How to Replace NA’s with Next Non-Missing Value in R [Examples]

In this article, we discuss how to replace NA’s with the next, non-missing value (per group) in R.

When you work with data, it is likely that you encounter missing values (i.e., NA’s). Because of missing values functions might not work, the conclusions you draw might be incorrect, or your statistical model might be less powerful. Therefore, it is crucial to assess them.

In general, you can treat NA’s in two ways. You can either remove them or replace them. Common options to are replace NA’s with zeros or the mean.
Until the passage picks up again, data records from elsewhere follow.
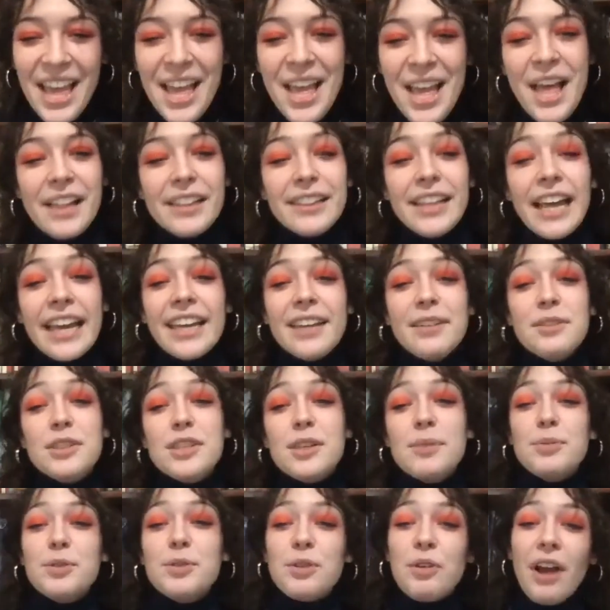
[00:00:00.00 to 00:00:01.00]
Like and
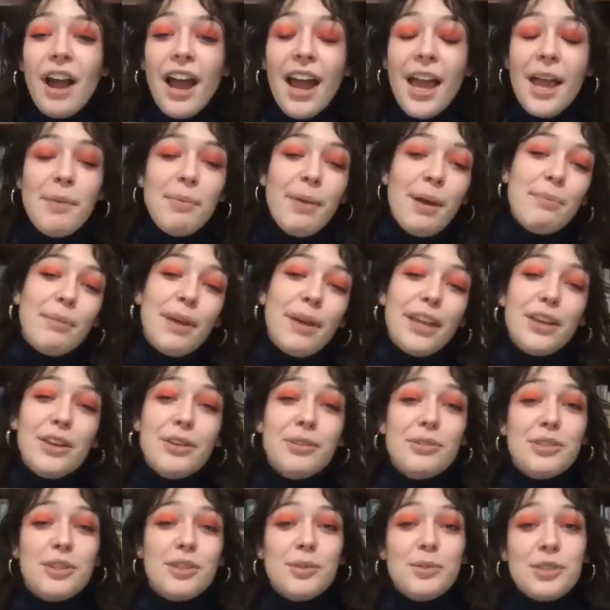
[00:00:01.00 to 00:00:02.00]
subscribe at my
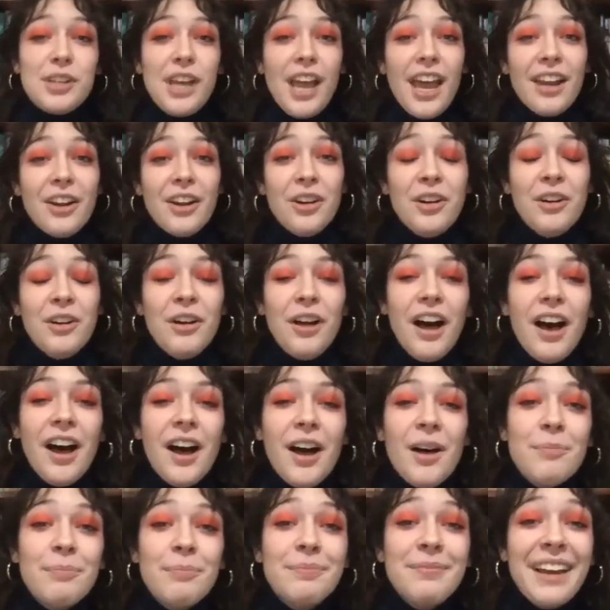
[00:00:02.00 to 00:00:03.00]
YouTube channel.
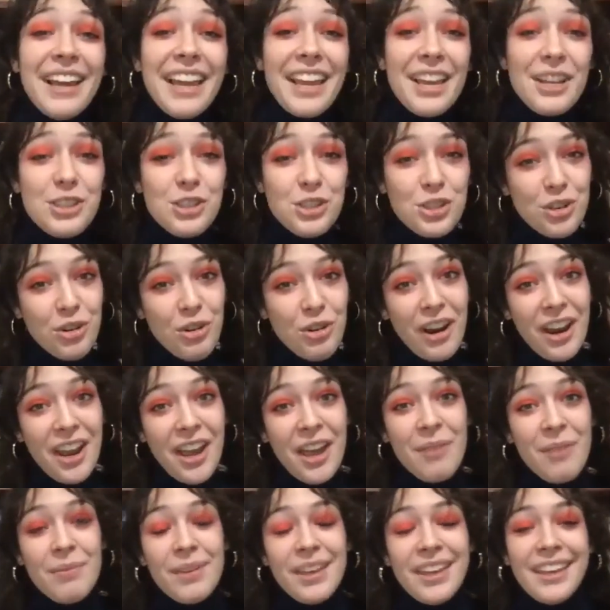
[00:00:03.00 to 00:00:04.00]
My
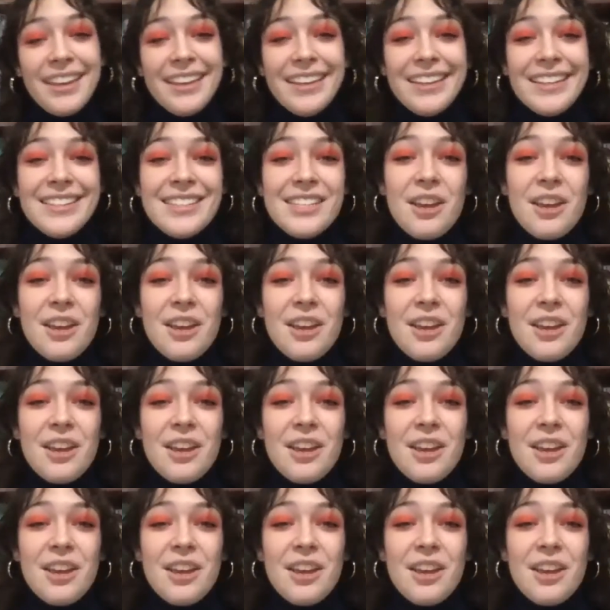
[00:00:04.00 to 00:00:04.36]
Instagram is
However, another option is to substitute missing values with the next, non-missing value.

In R, the easiest way to replace NA’s with the next, non-missing value (per group) is with the fill() function from the tidyr package. This function automatically detects and replaces missing values in a data frame. Alternatively, you can use the na.locf() function or the setnafill() function.

In the remainder of this article, we will discuss these 3 options and consider their advantages and disadvantages. We also provide examples with R code that you can use directly in your projects.

3 Ways to Replace NA’s with the Next Non-Missing Value in R

Before we start, we create an R data frame that we will use in the examples.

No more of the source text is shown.